Para concluir, e se é possível concluir um texto sobre um pensamento inumano da política, eu arriscaria dizer que “torcer” o mundo é uma tentativa de reclamar outros modos de existência, comprometidos com o o subalterno, o não-humano e o inumano. Seria talvez uma “boa ideia” convidar a arte a fazer parte desse processo.
**Este pequeno ensaio foi escrito em inglês para uma publicação do projeto “Our times” de Michiel Vandevelde (2016) e mais tarde traduzido e adaptado para a Oficina de Imaginação Política.

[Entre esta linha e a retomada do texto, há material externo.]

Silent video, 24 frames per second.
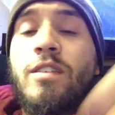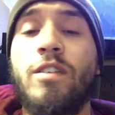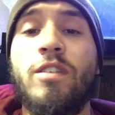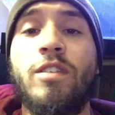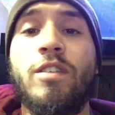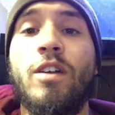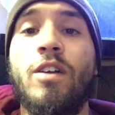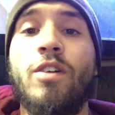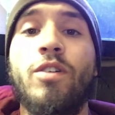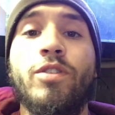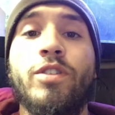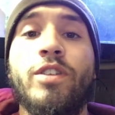because
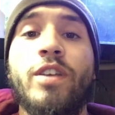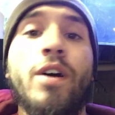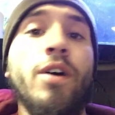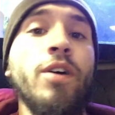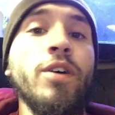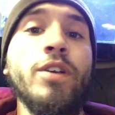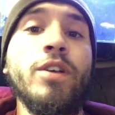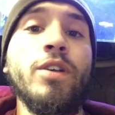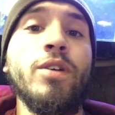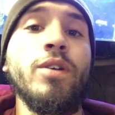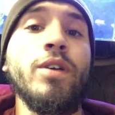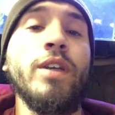they'll
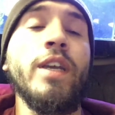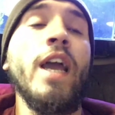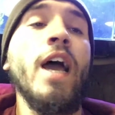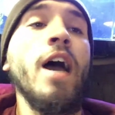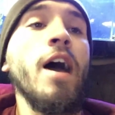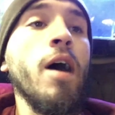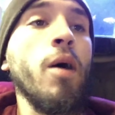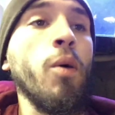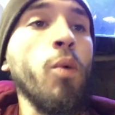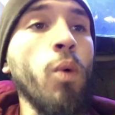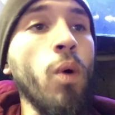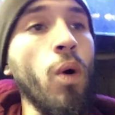tell you,
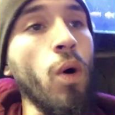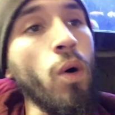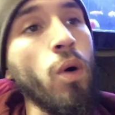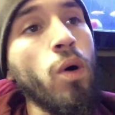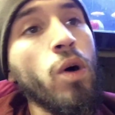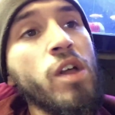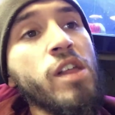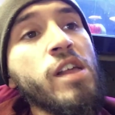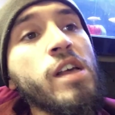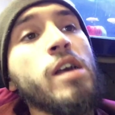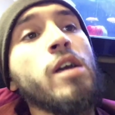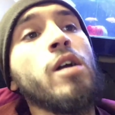yeah, we'll
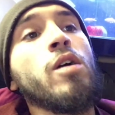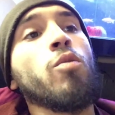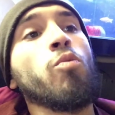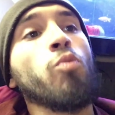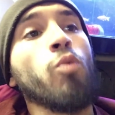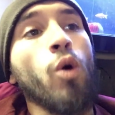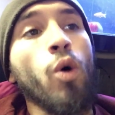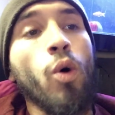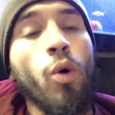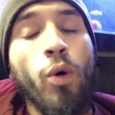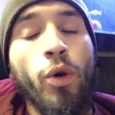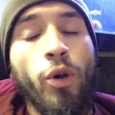
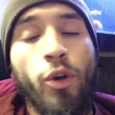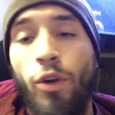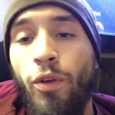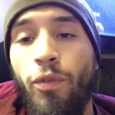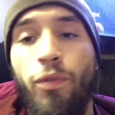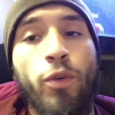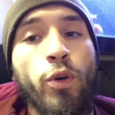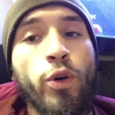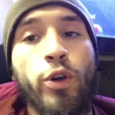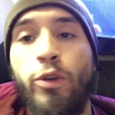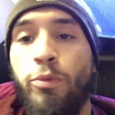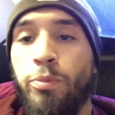order it
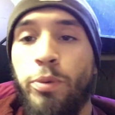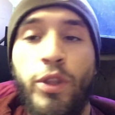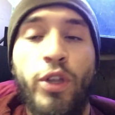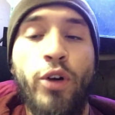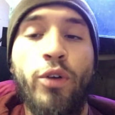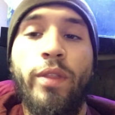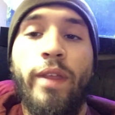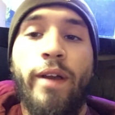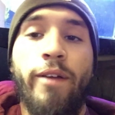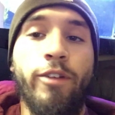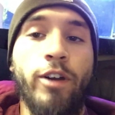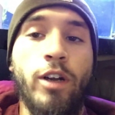for you, but
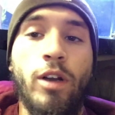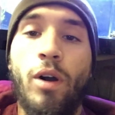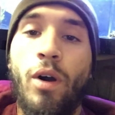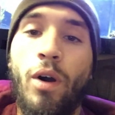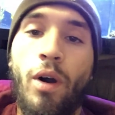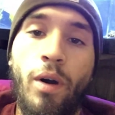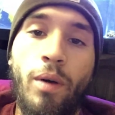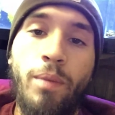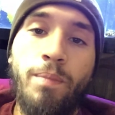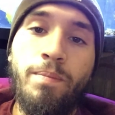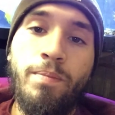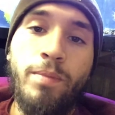they'll
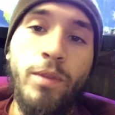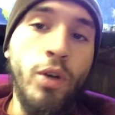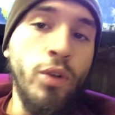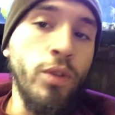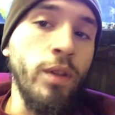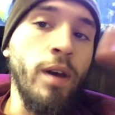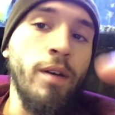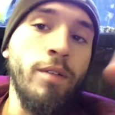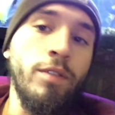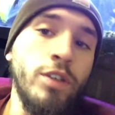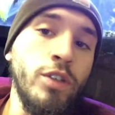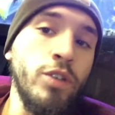
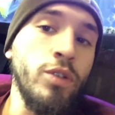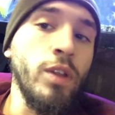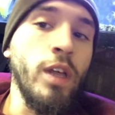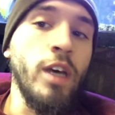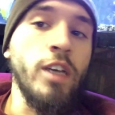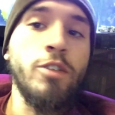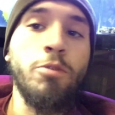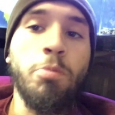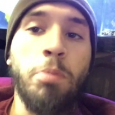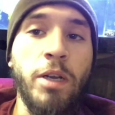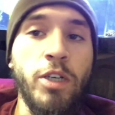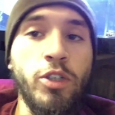never do
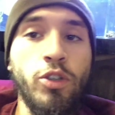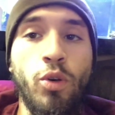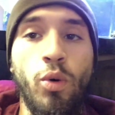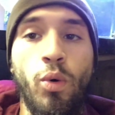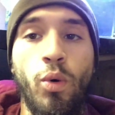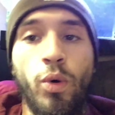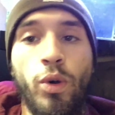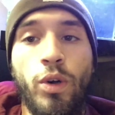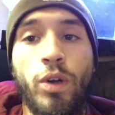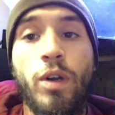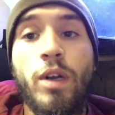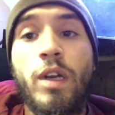that special
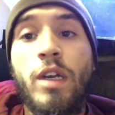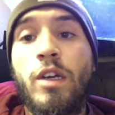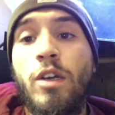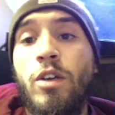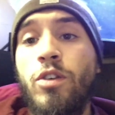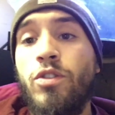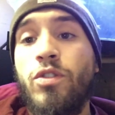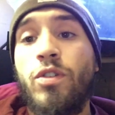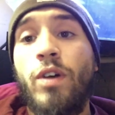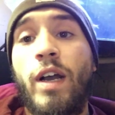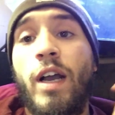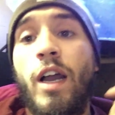order.
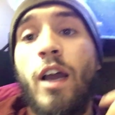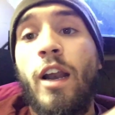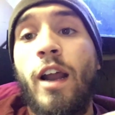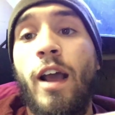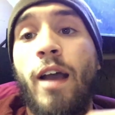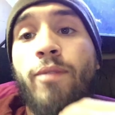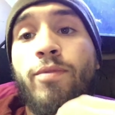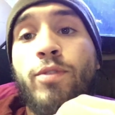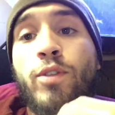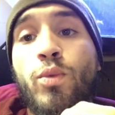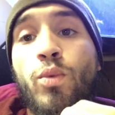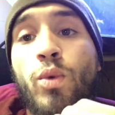So I kind of
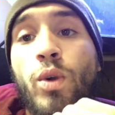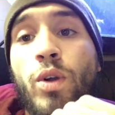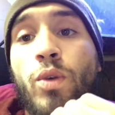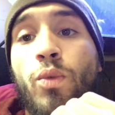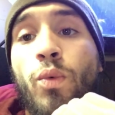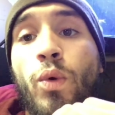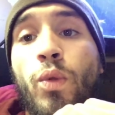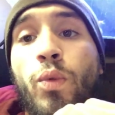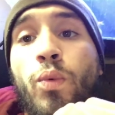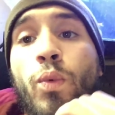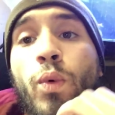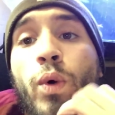have to work
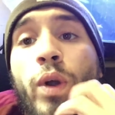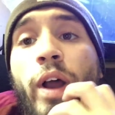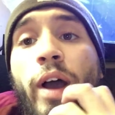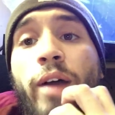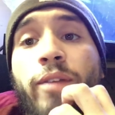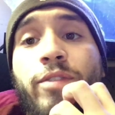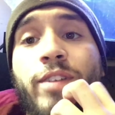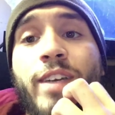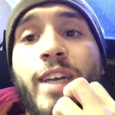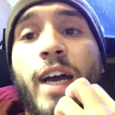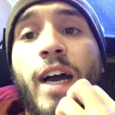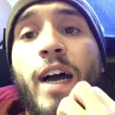with what
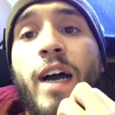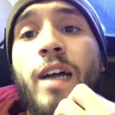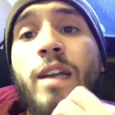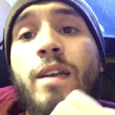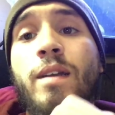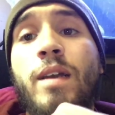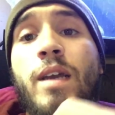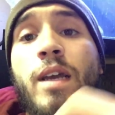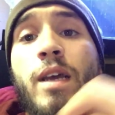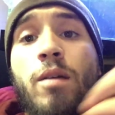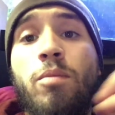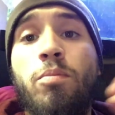I've got.
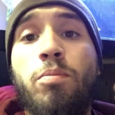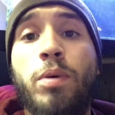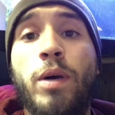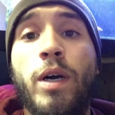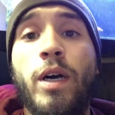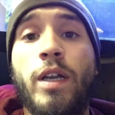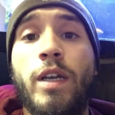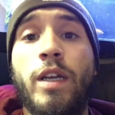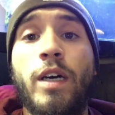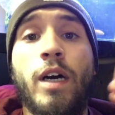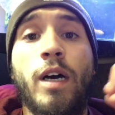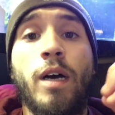
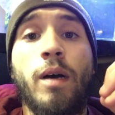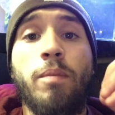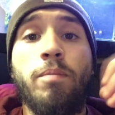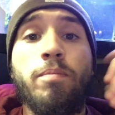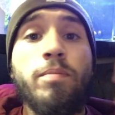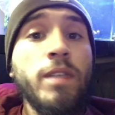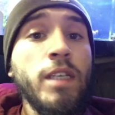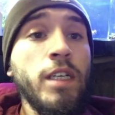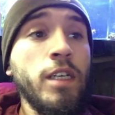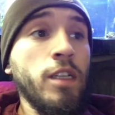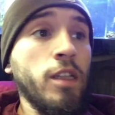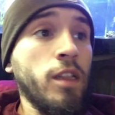But
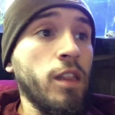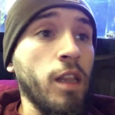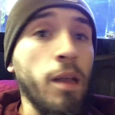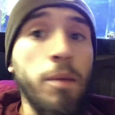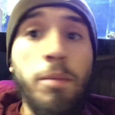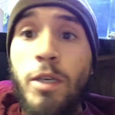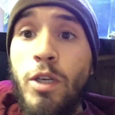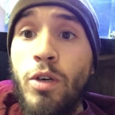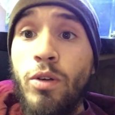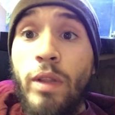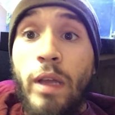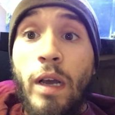let
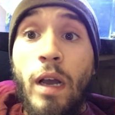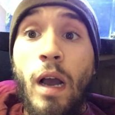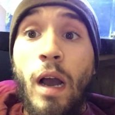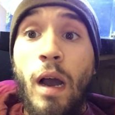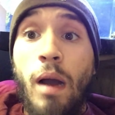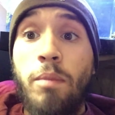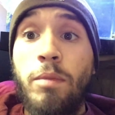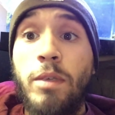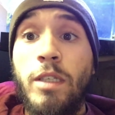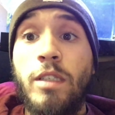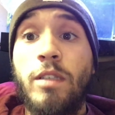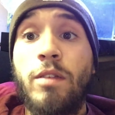me know in the
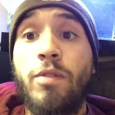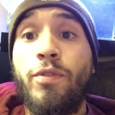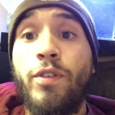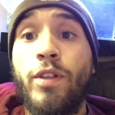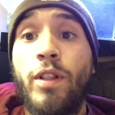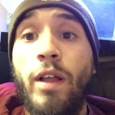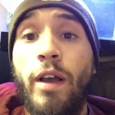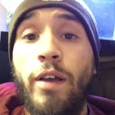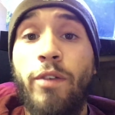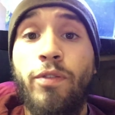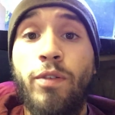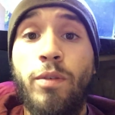comments if you'd
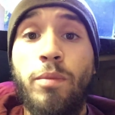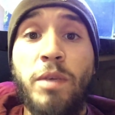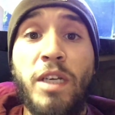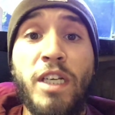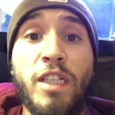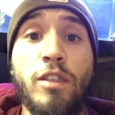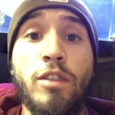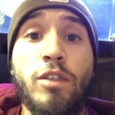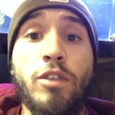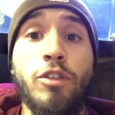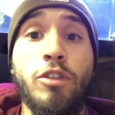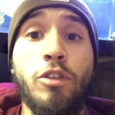like for
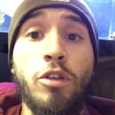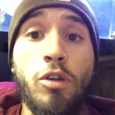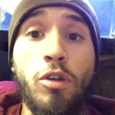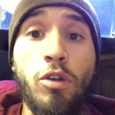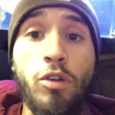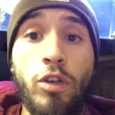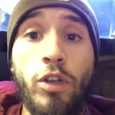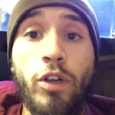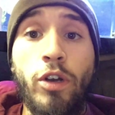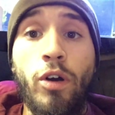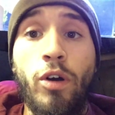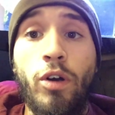me to do,
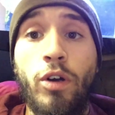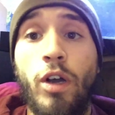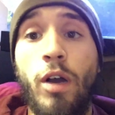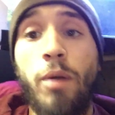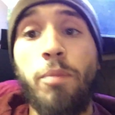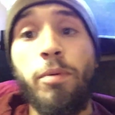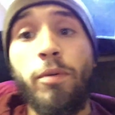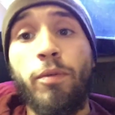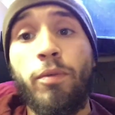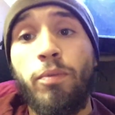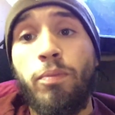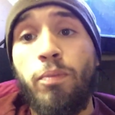you know, a
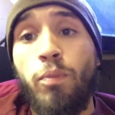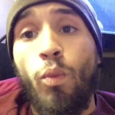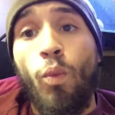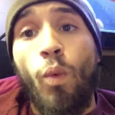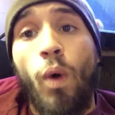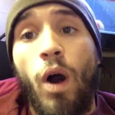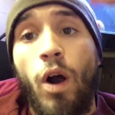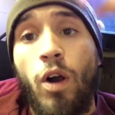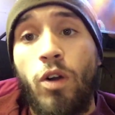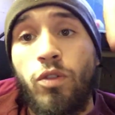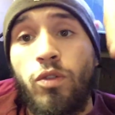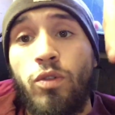couple
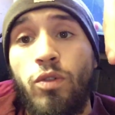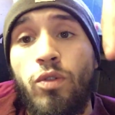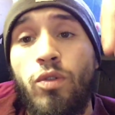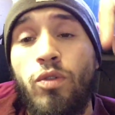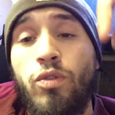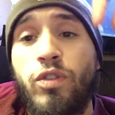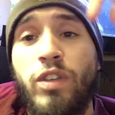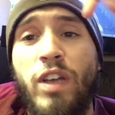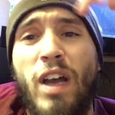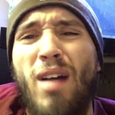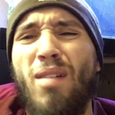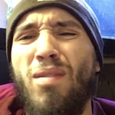
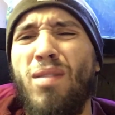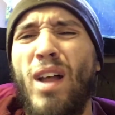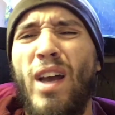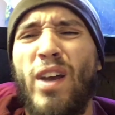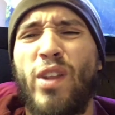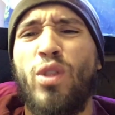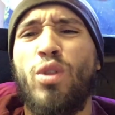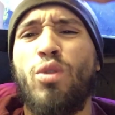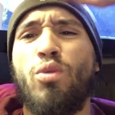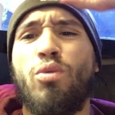walkthroughs. I have like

- 1. Hito Steyerl, “If You Don’t Have Bread, Eat Art!: Contemporary Art and Derivative Fascisms”, Journal #76, E-flux, Outubro de 2016.
- 2. Ideia que invoco do trabalho de Walidah Imarisha sobre ficção científica negra.
- 3. “Conversas para adiar o fim do mundo”, conferência de Ailton Krenak proferida no contexto da obra de Bené Fonteles na 32ª Bienal de São Paulo, transcrição adaptada, Novembro de 2016.
- 4. Aqui consideramos “não-humano” tudo aquilo que está fora do conceito de humanidade gerado pelo mundo dominante. Não estamos partindo da ideia de uma “humanidade generalizada” distribuída por vários seres como nas cosmovisões ameríndias, que poderia gerar outras terminologias e reflexões.
- 5. Fred Moten and Stephano Harney, “The undercommons - Fugitive planning & Black Study”, Minor Compositions, Nova Iorque, 2013.
- 6. Hito Steyerl, “If You Don’t Have Bread, Eat Art!: Contemporary Art and Derivative Fascisms”, Journal #76, E-flux, Outubro 2016.
- 7. Fred Moten and Stephano Harney, “The undercommons - Fugitive planning & Black Study”, Minor Compositions, New York, 2013.